*** Opening Materials provided ***

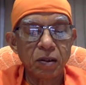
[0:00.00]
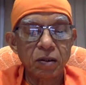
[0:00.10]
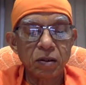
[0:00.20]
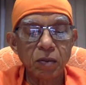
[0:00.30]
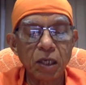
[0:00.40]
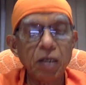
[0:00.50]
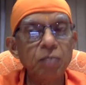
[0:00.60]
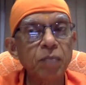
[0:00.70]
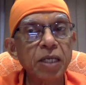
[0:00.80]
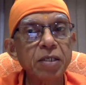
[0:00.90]
Similarly,
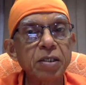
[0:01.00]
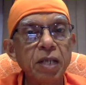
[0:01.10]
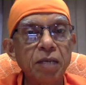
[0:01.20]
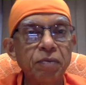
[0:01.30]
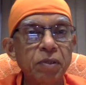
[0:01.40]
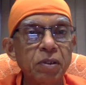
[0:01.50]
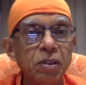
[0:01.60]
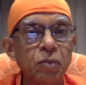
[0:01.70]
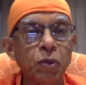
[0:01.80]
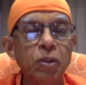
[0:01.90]
mighty elephant
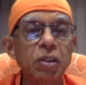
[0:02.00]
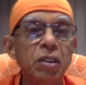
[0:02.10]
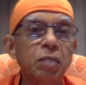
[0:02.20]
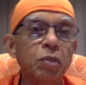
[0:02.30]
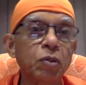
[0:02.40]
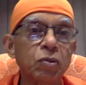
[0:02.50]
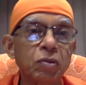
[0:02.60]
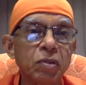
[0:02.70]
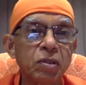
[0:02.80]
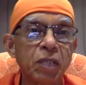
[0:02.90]
is wandering about,
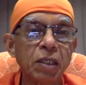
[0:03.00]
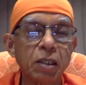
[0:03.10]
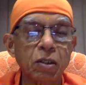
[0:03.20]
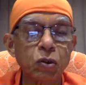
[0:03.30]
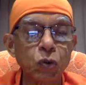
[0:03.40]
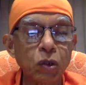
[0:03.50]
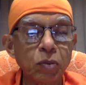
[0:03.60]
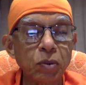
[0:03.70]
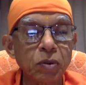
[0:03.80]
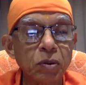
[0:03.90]
is
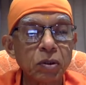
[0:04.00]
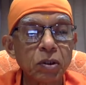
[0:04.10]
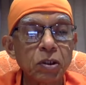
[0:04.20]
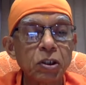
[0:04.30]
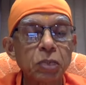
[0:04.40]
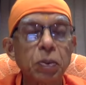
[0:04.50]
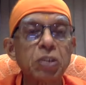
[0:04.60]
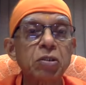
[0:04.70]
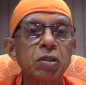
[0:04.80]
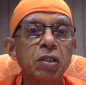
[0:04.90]
uncontrollable.
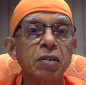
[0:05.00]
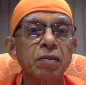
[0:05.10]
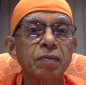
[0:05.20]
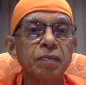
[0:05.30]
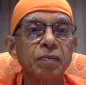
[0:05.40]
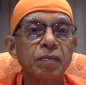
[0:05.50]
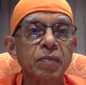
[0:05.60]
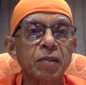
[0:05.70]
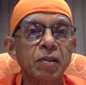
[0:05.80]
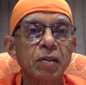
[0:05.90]
Sparsha,
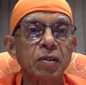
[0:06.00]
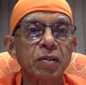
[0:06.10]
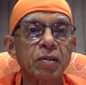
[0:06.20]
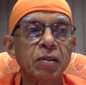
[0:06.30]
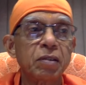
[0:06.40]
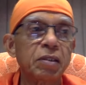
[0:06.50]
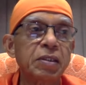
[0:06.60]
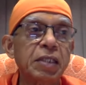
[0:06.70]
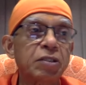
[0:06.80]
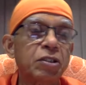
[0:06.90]
when they
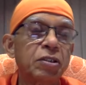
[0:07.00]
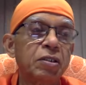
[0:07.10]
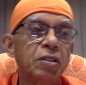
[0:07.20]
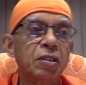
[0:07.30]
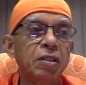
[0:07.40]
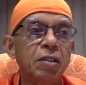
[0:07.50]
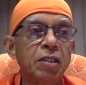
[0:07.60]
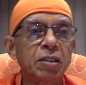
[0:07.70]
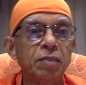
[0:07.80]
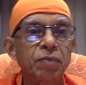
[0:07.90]
touch
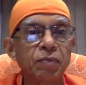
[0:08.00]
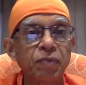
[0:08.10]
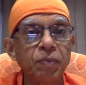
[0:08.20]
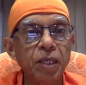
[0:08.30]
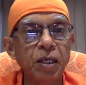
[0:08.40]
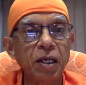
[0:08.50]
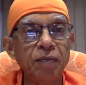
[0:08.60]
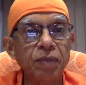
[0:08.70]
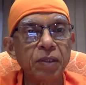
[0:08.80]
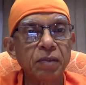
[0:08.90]
of a female
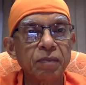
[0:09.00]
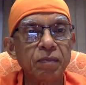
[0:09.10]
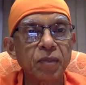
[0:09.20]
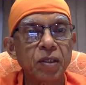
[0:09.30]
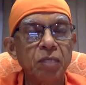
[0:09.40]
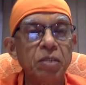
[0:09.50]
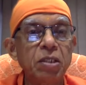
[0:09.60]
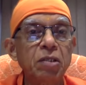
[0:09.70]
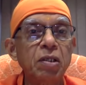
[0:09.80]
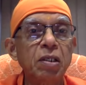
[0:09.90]
elephant,
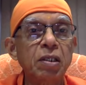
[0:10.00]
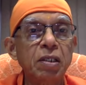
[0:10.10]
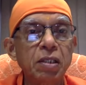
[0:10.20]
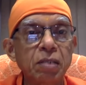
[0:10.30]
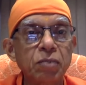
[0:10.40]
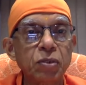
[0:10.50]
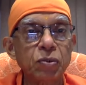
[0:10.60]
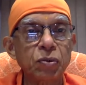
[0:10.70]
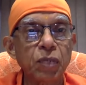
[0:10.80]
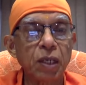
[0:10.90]
immediately it comes
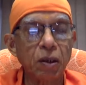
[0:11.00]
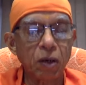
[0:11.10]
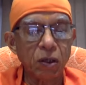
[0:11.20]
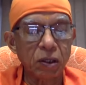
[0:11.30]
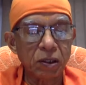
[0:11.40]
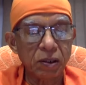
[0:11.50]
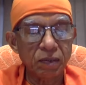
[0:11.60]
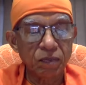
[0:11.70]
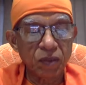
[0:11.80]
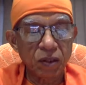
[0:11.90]
to a halt.
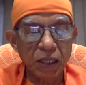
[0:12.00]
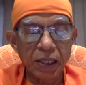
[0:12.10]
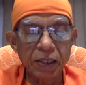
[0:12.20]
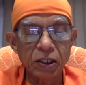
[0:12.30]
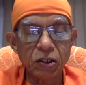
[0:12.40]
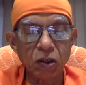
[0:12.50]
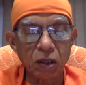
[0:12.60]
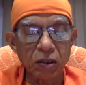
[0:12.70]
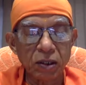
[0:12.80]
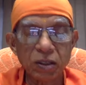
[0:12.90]
Then it is
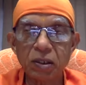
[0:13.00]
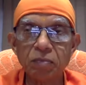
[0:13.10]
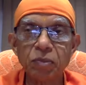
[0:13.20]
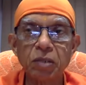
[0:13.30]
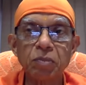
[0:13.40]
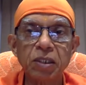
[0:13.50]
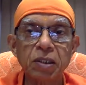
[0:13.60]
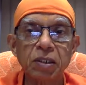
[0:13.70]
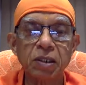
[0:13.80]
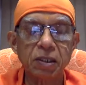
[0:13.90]
caught, is tempted by
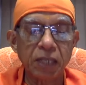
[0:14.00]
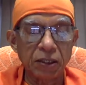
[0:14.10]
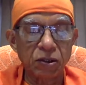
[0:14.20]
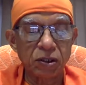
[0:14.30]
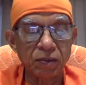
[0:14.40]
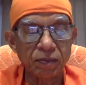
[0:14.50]
that touch.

*** Closing Materials provided ***

◆ Assigned task
Please retype every record above exactly, leaving out the pictures.

◆ Reply
[0:00.00]
[0:00.10]
[0:00.20]
[0:00.30]
[0:00.40]
[0:00.50]
[0:00.60]
[0:00.70]
[0:00.80]
[0:00.90]
Similarly,
[0:01.00]
[0:01.10]
[0:01.20]
[0:01.30]
[0:01.40]
[0:01.50]
[0:01.60]
[0:01.70]
[0:01.80]
[0:01.90]
mighty elephant
[0:02.00]
[0:02.10]
[0:02.20]
[0:02.30]
[0:02.40]
[0:02.50]
[0:02.60]
[0:02.70]
[0:02.80]
[0:02.90]
is wandering about,
[0:03.00]
[0:03.10]
[0:03.20]
[0:03.30]
[0:03.40]
[0:03.50]
[0:03.60]
[0:03.70]
[0:03.80]
[0:03.90]
is
[0:04.00]
[0:04.10]
[0:04.20]
[0:04.30]
[0:04.40]
[0:04.50]
[0:04.60]
[0:04.70]
[0:04.80]
[0:04.90]
uncontrollable.
[0:05.00]
[0:05.10]
[0:05.20]
[0:05.30]
[0:05.40]
[0:05.50]
[0:05.60]
[0:05.70]
[0:05.80]
[0:05.90]
Sparsha,
[0:06.00]
[0:06.10]
[0:06.20]
[0:06.30]
[0:06.40]
[0:06.50]
[0:06.60]
[0:06.70]
[0:06.80]
[0:06.90]
when they
[0:07.00]
[0:07.10]
[0:07.20]
[0:07.30]
[0:07.40]
[0:07.50]
[0:07.60]
[0:07.70]
[0:07.80]
[0:07.90]
touch
[0:08.00]
[0:08.10]
[0:08.20]
[0:08.30]
[0:08.40]
[0:08.50]
[0:08.60]
[0:08.70]
[0:08.80]
[0:08.90]
of a female
[0:09.00]
[0:09.10]
[0:09.20]
[0:09.30]
[0:09.40]
[0:09.50]
[0:09.60]
[0:09.70]
[0:09.80]
[0:09.90]
elephant,
[0:10.00]
[0:10.10]
[0:10.20]
[0:10.30]
[0:10.40]
[0:10.50]
[0:10.60]
[0:10.70]
[0:10.80]
[0:10.90]
immediately it comes
[0:11.00]
[0:11.10]
[0:11.20]
[0:11.30]
[0:11.40]
[0:11.50]
[0:11.60]
[0:11.70]
[0:11.80]
[0:11.90]
to a halt.
[0:12.00]
[0:12.10]
[0:12.20]
[0:12.30]
[0:12.40]
[0:12.50]
[0:12.60]
[0:12.70]
[0:12.80]
[0:12.90]
Then it is
[0:13.00]
[0:13.10]
[0:13.20]
[0:13.30]
[0:13.40]
[0:13.50]
[0:13.60]
[0:13.70]
[0:13.80]
[0:13.90]
caught, is tempted by
[0:14.00]
[0:14.10]
[0:14.20]
[0:14.30]
[0:14.40]
[0:14.50]
that touch.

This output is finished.